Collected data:
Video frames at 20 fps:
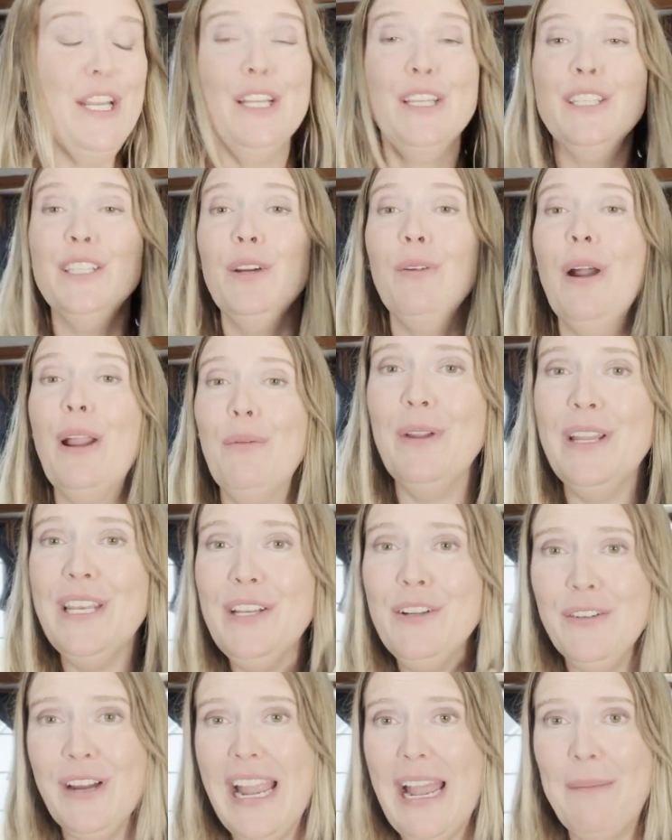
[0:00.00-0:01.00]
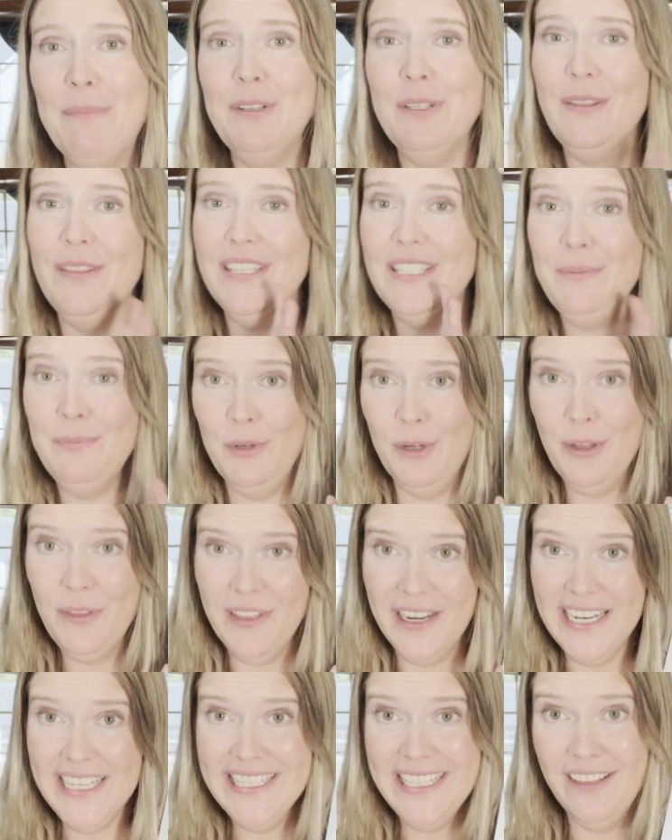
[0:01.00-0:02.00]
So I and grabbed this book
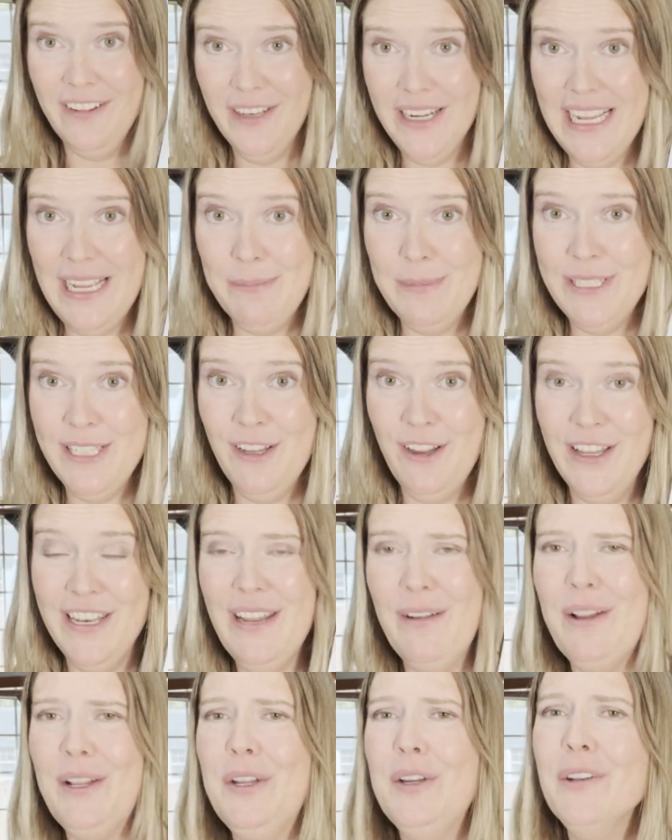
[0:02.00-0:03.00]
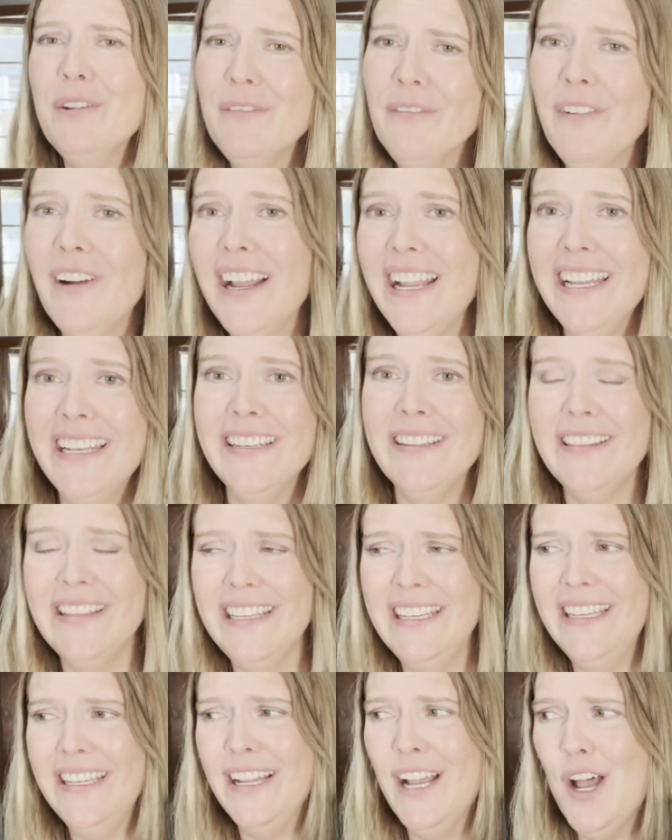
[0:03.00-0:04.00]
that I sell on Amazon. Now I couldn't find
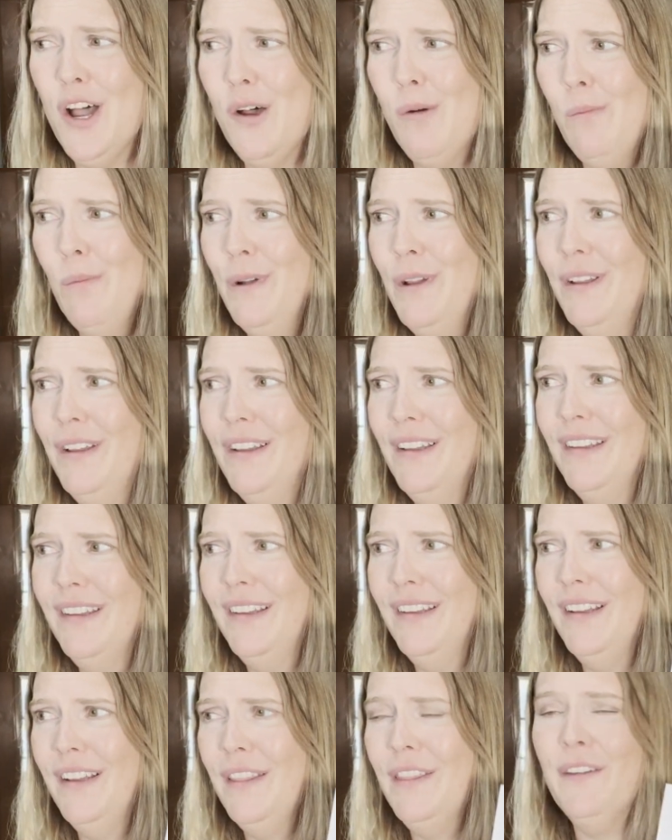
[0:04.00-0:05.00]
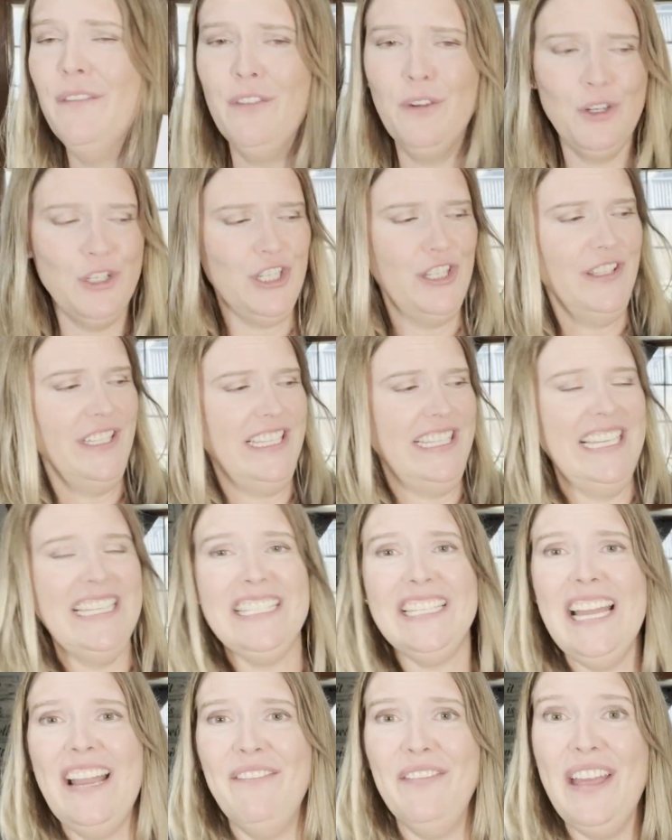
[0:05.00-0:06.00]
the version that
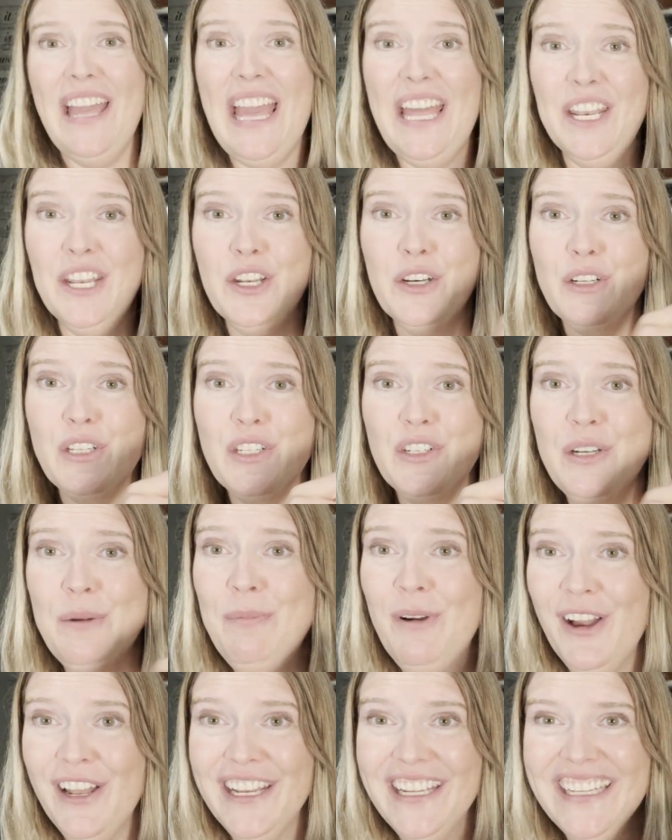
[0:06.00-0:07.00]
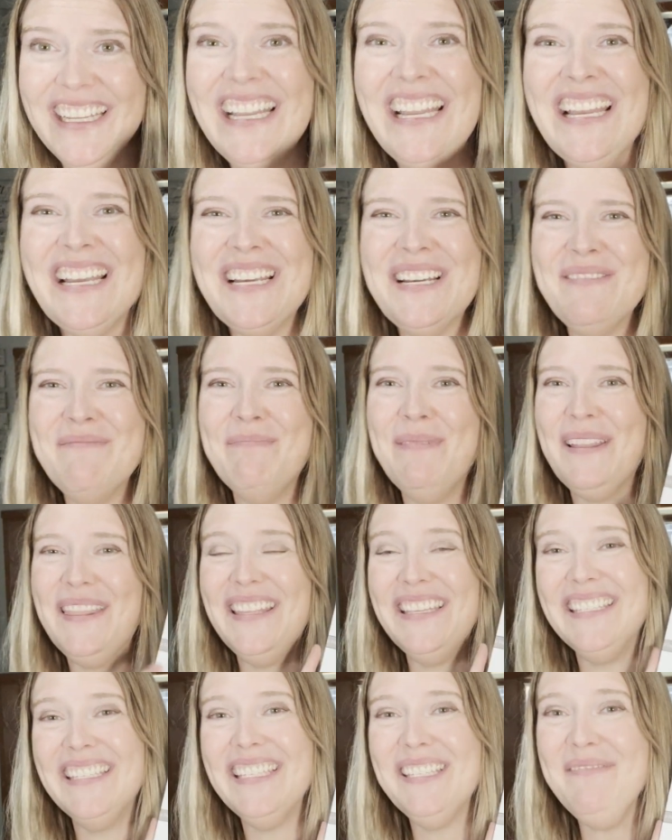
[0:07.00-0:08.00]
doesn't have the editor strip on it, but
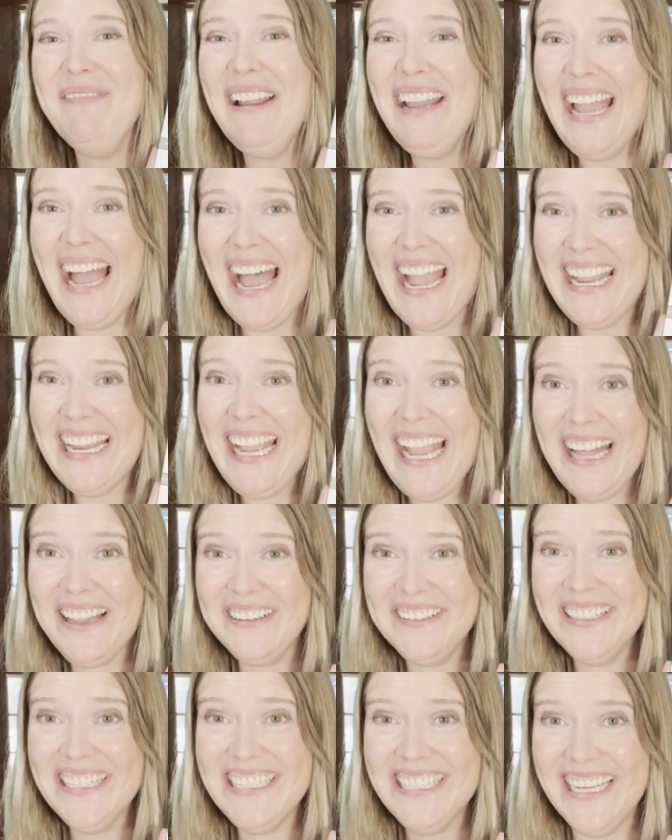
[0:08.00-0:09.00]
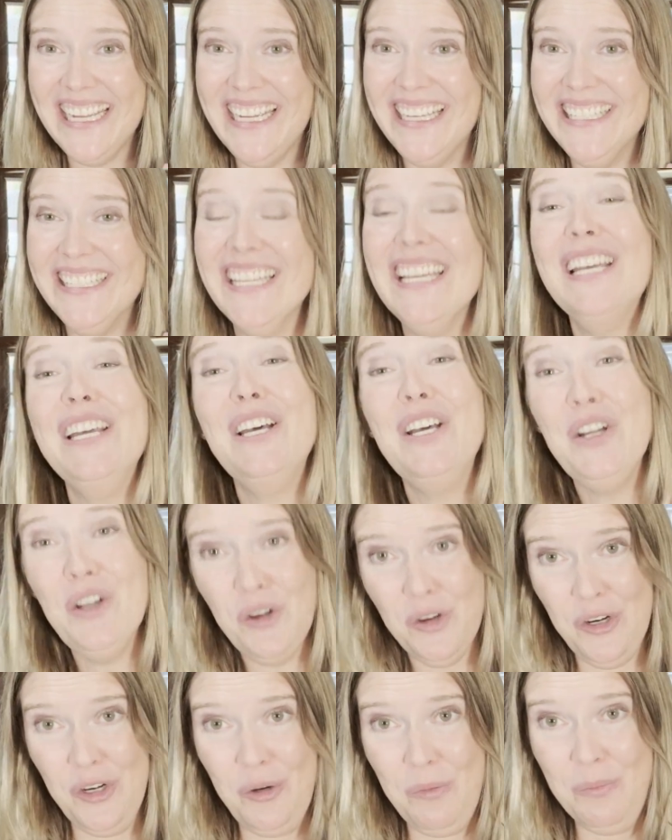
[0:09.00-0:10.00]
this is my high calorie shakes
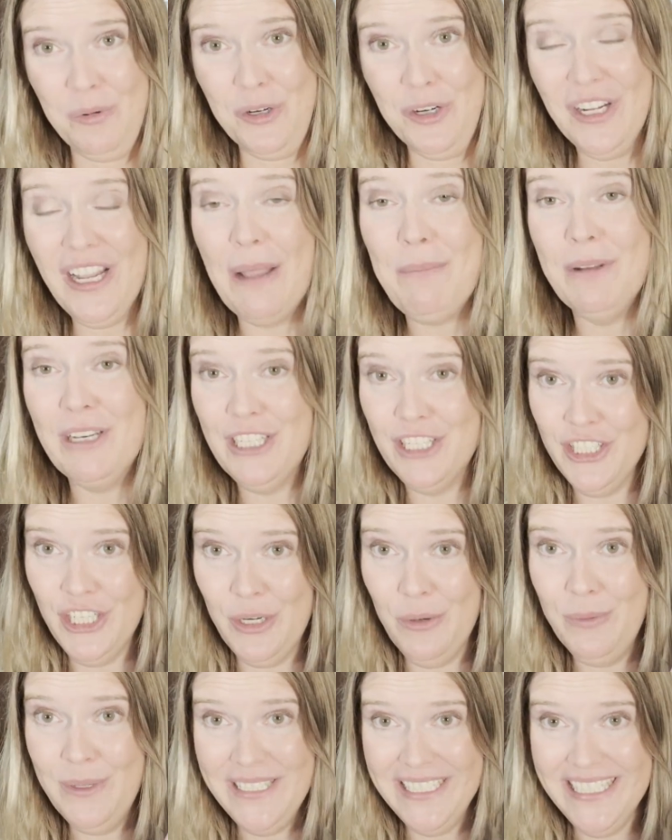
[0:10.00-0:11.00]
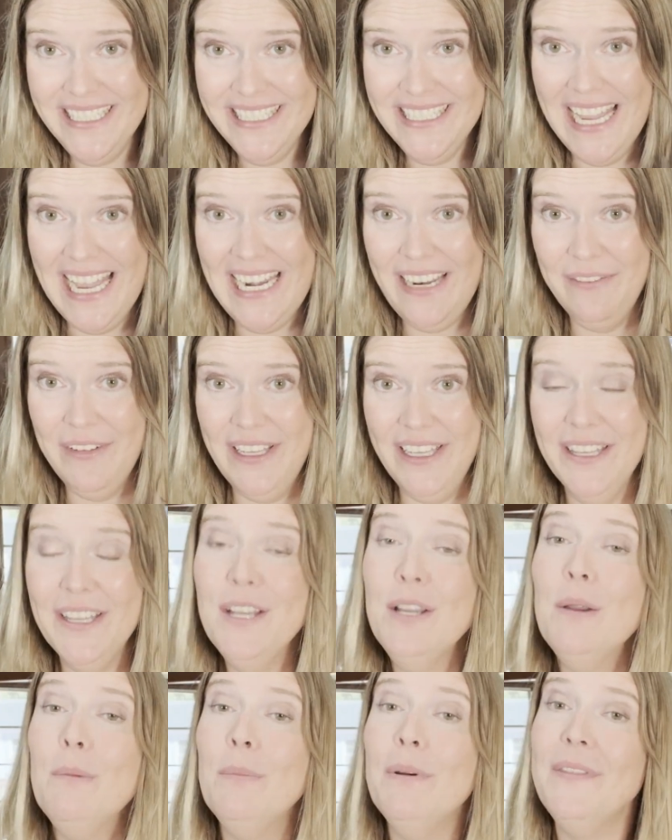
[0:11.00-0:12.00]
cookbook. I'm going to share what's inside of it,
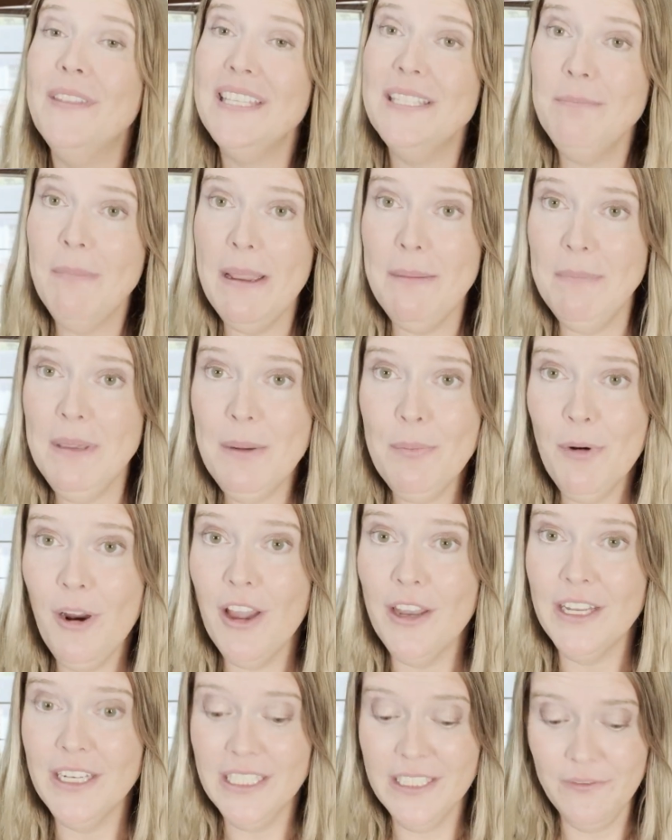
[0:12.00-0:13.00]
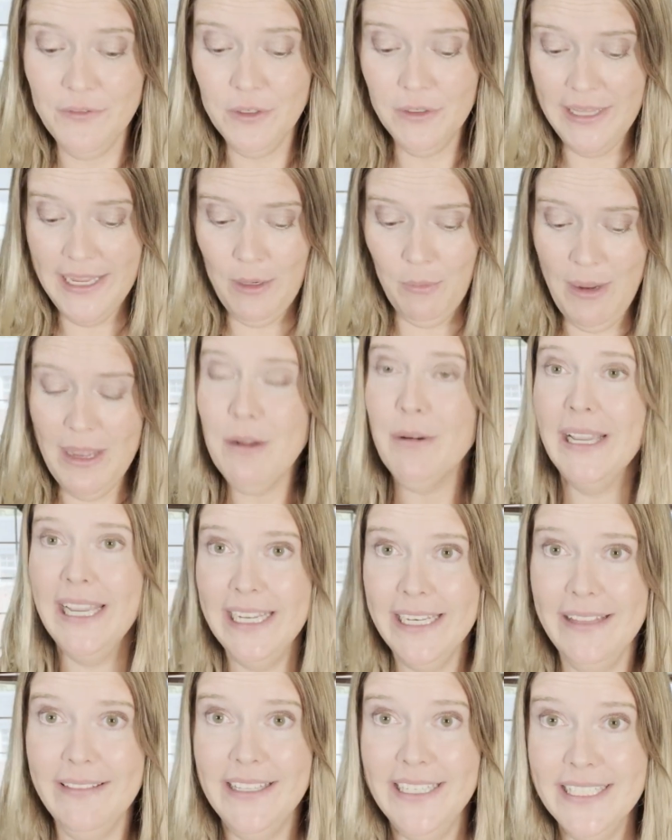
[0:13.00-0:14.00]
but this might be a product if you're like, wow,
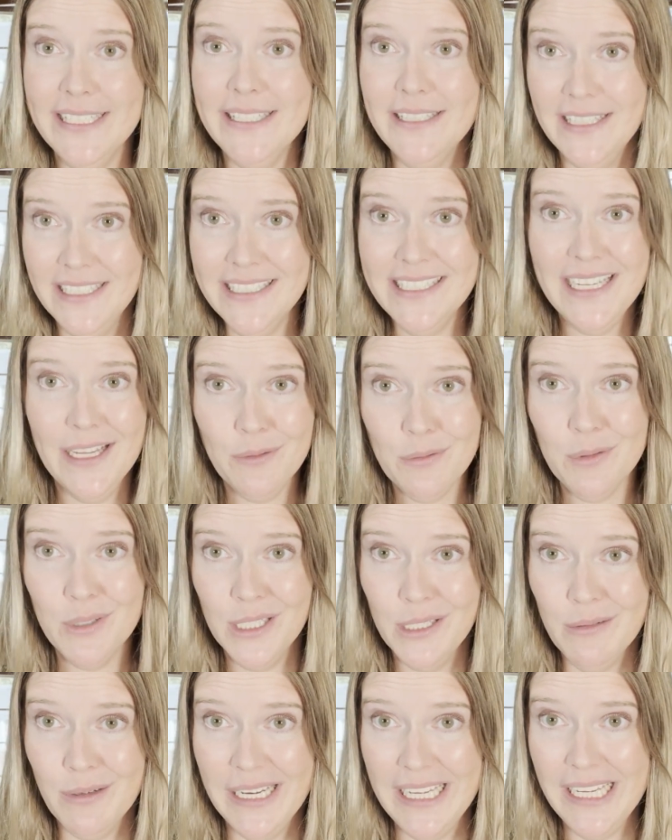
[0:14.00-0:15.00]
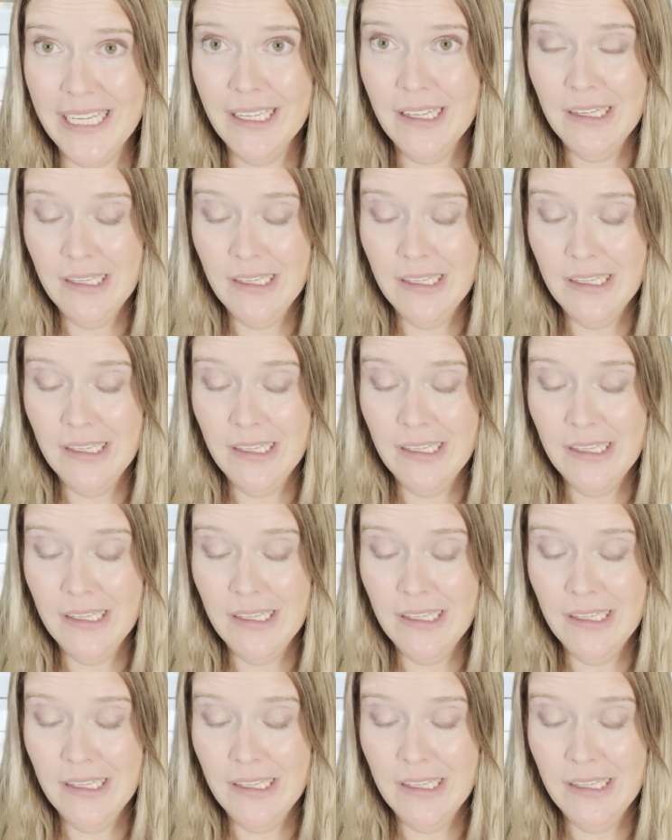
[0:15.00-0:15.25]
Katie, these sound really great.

Work request:
Copy out, without any pictures, the lines of the records above from the one containing "[0:12.00-0:13.00]" through the final line, both ends included.

Answer box:
[0:12.00-0:13.00]
[0:13.00-0:14.00]
but this might be a product if you're like, wow,
[0:14.00-0:15.00]
[0:15.00-0:15.25]
Katie, these sound really great.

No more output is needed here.